NSA chief says Trump has not directed him to counter Russian meddling

Adm. Rogers tells Congress Russia has yet to pay a price for interference.

Washington— -- One of the nation's top intelligence officials told Congress Tuesday that despite what he called Russia’s “sustained aggression,” President Donald Trump has not directed him to take any action to counter Russian election meddling.

“I haven’t been granted any additional authorities, capacity, capability” National Security Agency Director Admiral Mike Rogers told the Senate Armed Services Committee. "I need a policy decision that indicates there is specific direction to do that,” Rogers said.

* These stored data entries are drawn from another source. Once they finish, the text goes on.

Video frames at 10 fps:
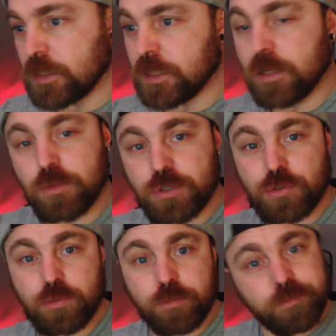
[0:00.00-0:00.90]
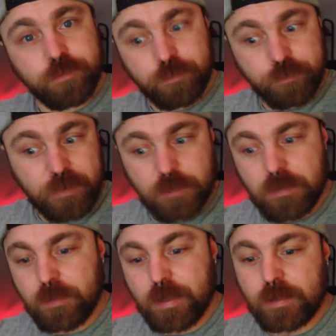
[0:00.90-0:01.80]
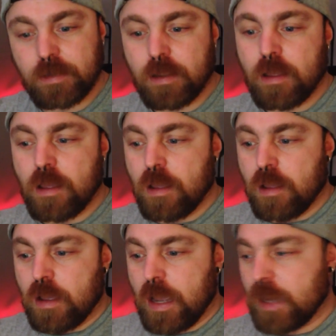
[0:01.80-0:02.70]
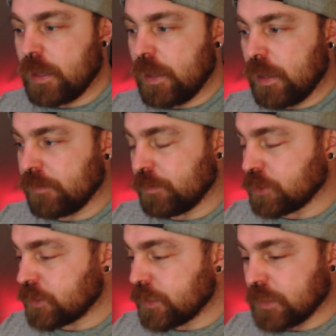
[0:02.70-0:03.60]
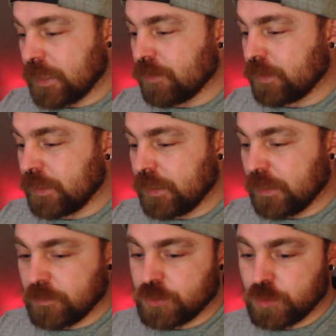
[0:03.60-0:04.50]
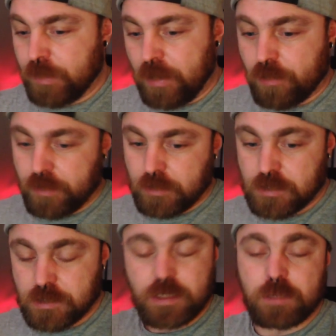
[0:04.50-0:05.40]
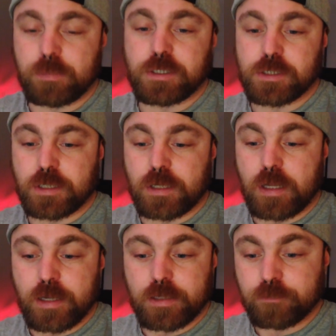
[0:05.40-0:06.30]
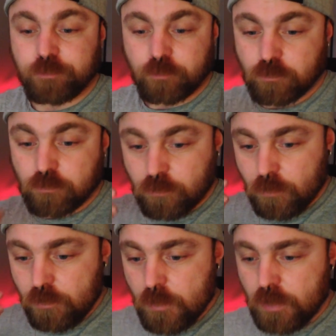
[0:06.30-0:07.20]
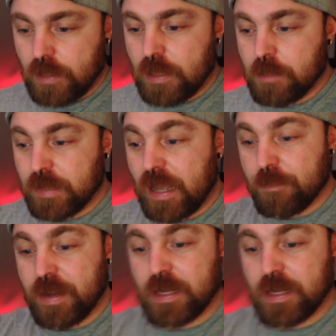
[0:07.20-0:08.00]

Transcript: I said I would do, building my plane. And I have, I'm just testing out the uh, two power things. This is going to be just a glider, um, but I have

Senators on both sides expressed irritation with the U.S. government’s failure to prevent Russian interference in the 2016 election and with the lack of a clear strategy to counter yet more meddling in this year’s midterm elections.

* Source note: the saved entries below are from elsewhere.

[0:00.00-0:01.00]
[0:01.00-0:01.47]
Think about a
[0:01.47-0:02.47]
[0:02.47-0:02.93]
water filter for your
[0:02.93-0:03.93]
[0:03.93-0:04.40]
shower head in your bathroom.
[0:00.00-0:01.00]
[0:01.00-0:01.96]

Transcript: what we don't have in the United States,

“How long are we going to step back and look broadly at this ongoing attack,” asked Connecticut Democrat Richard Blumenthal, telling Rogers he was outraged by Russia’s “disrupting, sowing discord, continuing to attack our democracy in ways that most Americans should find absolutely intolerable.”

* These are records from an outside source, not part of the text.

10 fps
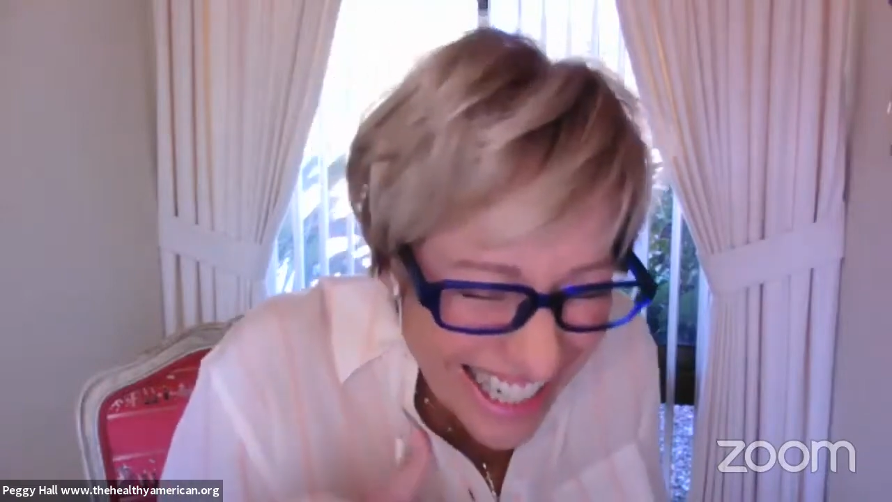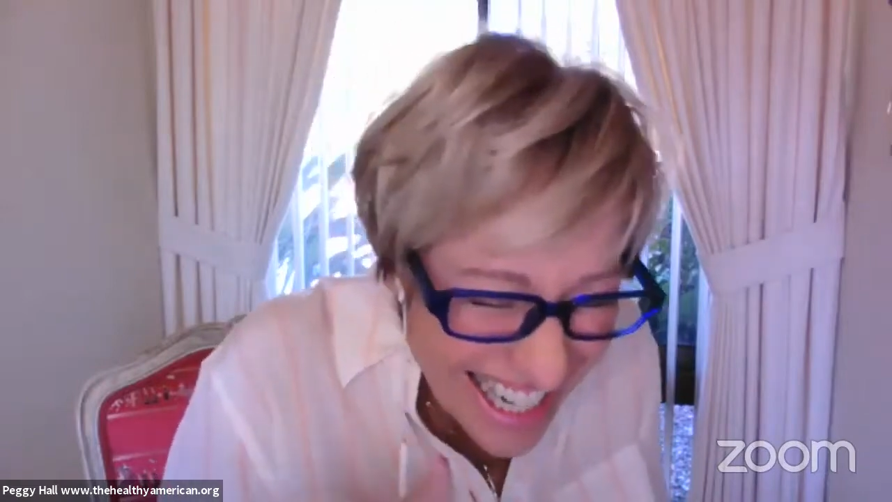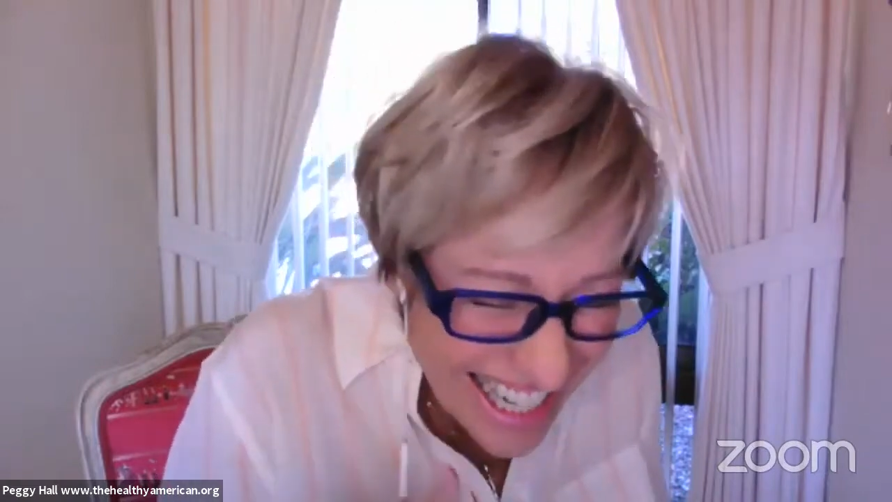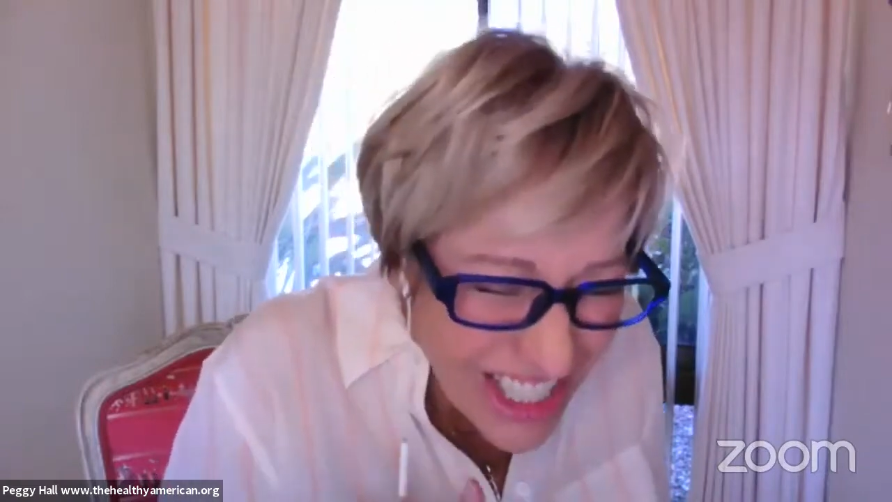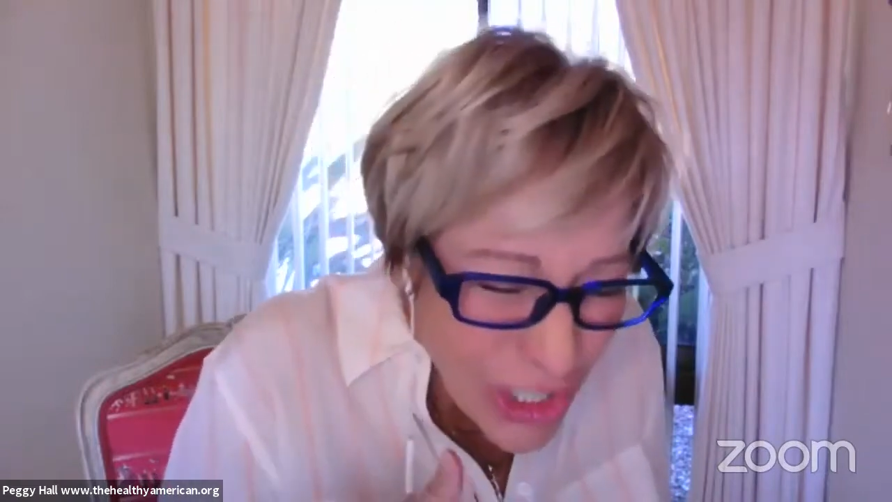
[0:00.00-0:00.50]

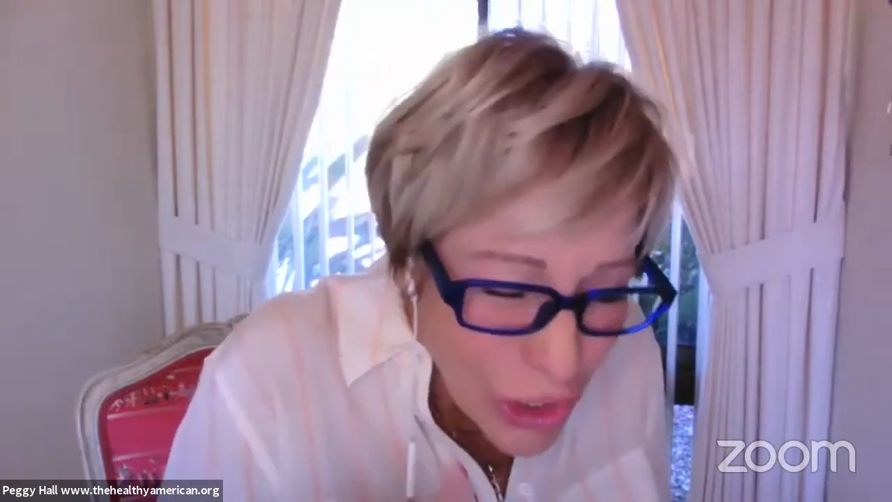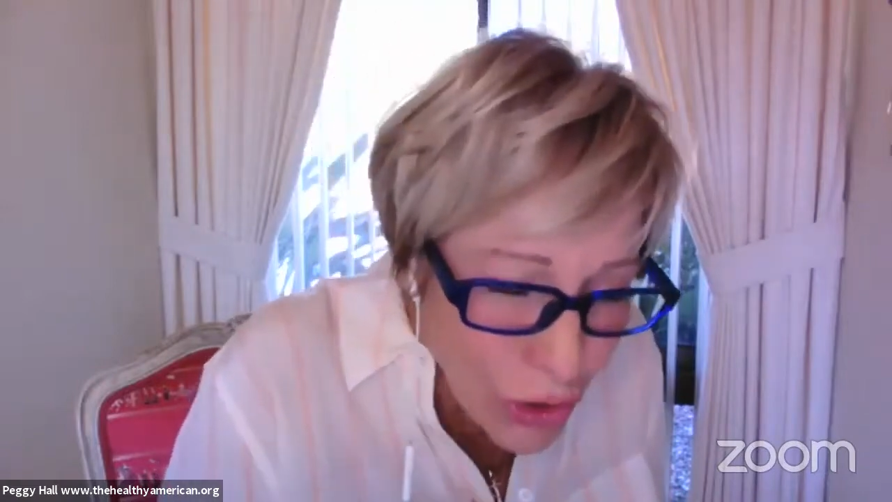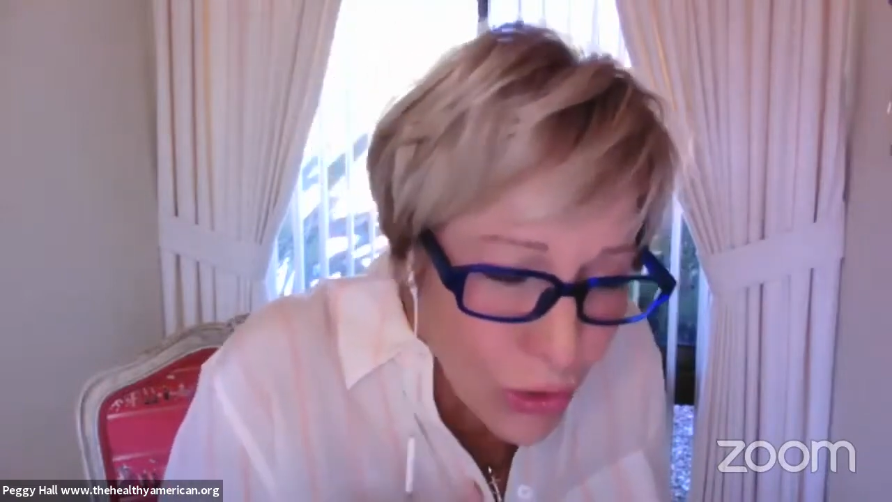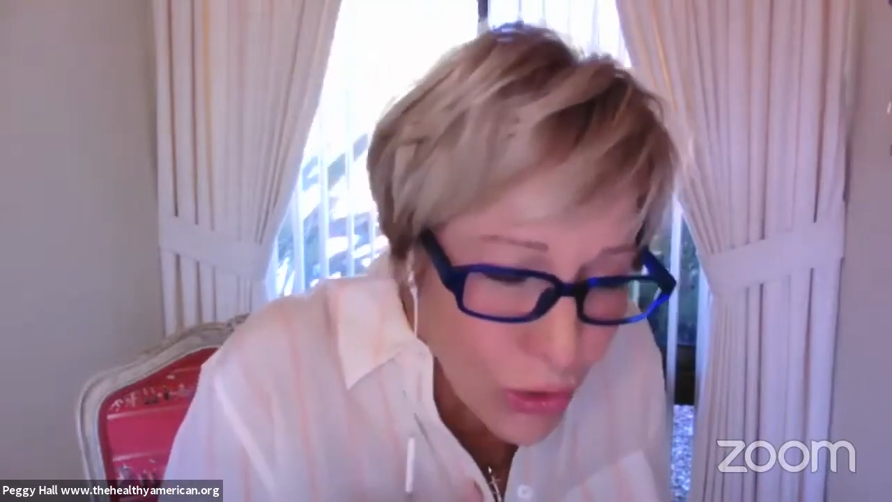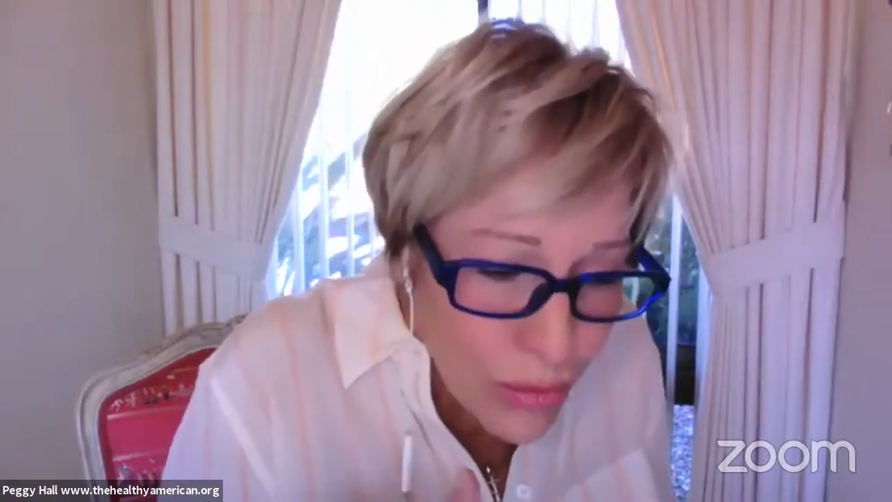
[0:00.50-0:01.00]

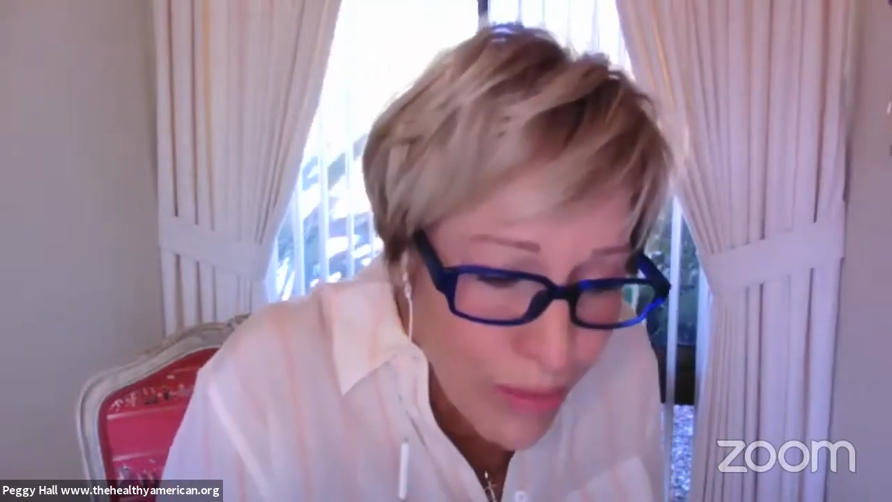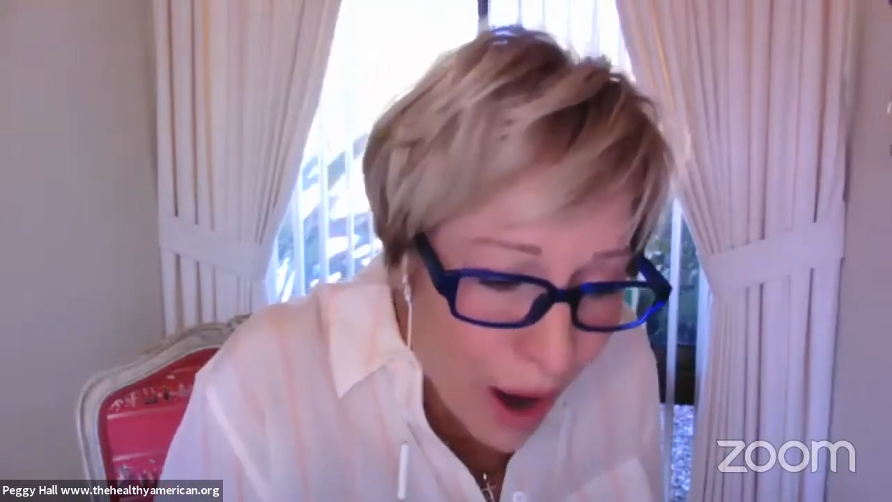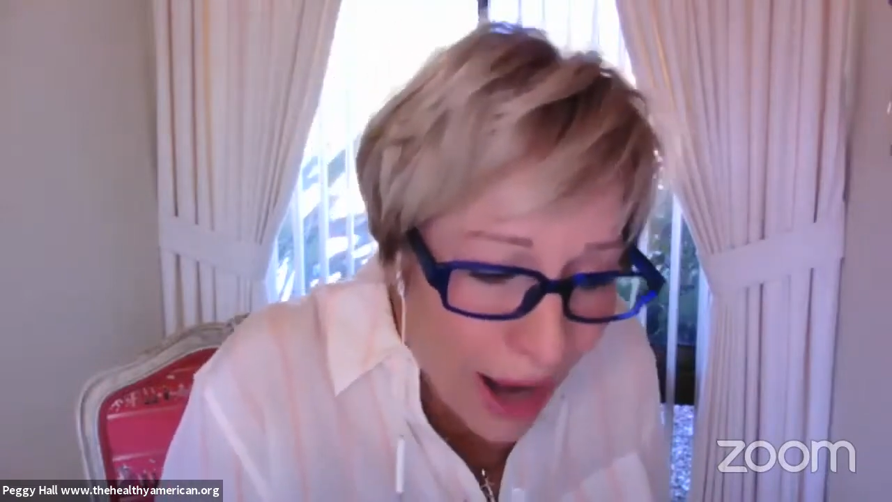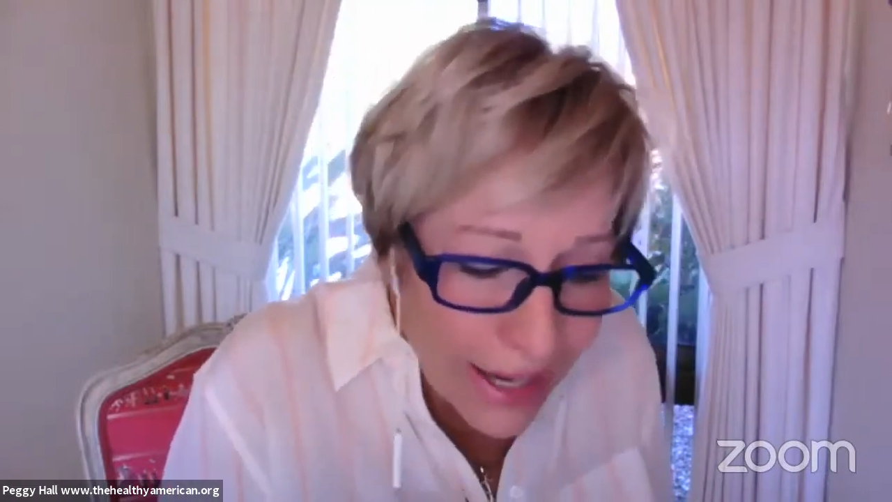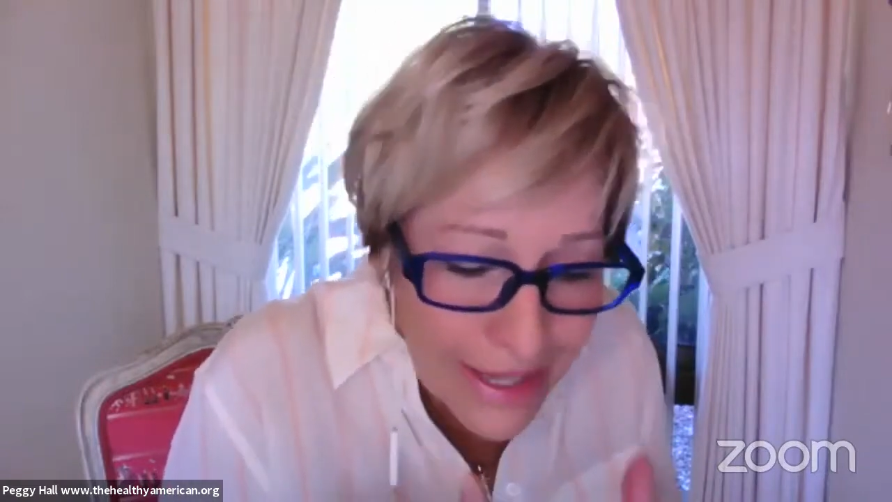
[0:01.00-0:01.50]
into
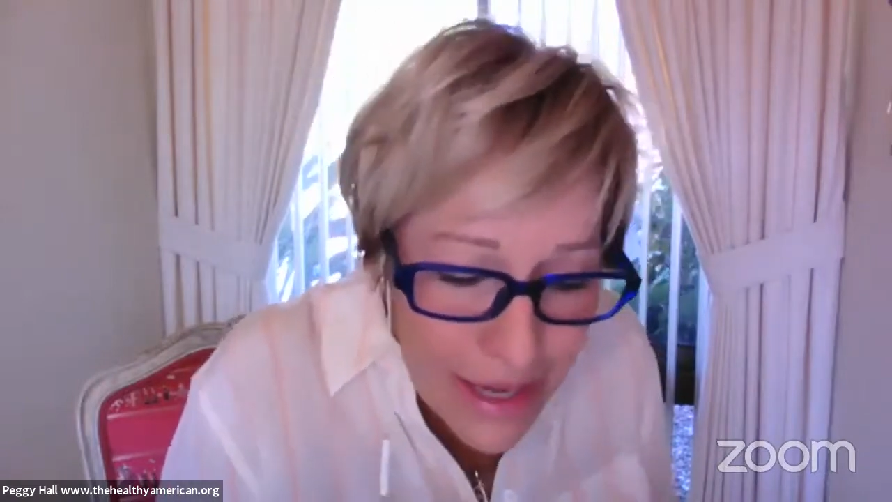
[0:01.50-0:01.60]
my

“I’m an operational commander - not a policy maker,” Rogers responded. “I am not going to tell the president what he should or should not do.”

Rogers, who was testifying in his capacity as commander of U.S. Cyber Command, said that absent any new direction from the president, his ability to respond is limited by the scope of his existing authority. According to its mission statement, U.S. Cyber Command has a broad mandate to "conduct full spectrum military cyberspace operations in order to enable actions in all domains, ensure US/Allied freedom of action in cyberspace and deny the same to our adversaries."

“They haven’t paid a price at least that is sufficient to get them to change their behavior,” said Rogers. “It certainly hasn’t generated the change in behavior that I think we all know we need."

Virginia Democrat Tim Kaine, Hillary Clinton’s running mate in 2016, told Rogers “we’ve been humiliated as a country, we’ve lost the first real cyber war our nation has been in. The U.S. government failed to protect the U.S. democracy."

“I don’t think we anticipated the level of sustained aggression,” Rogers admitted.

Asked at Tuesday's White House briefing why Rogers has not been given the authority to counter Russian meddling, press secretary Sarah Sanders told reporters, "No one is denying him the authority. We're looking at a number of different ways" to prevent Russian interference.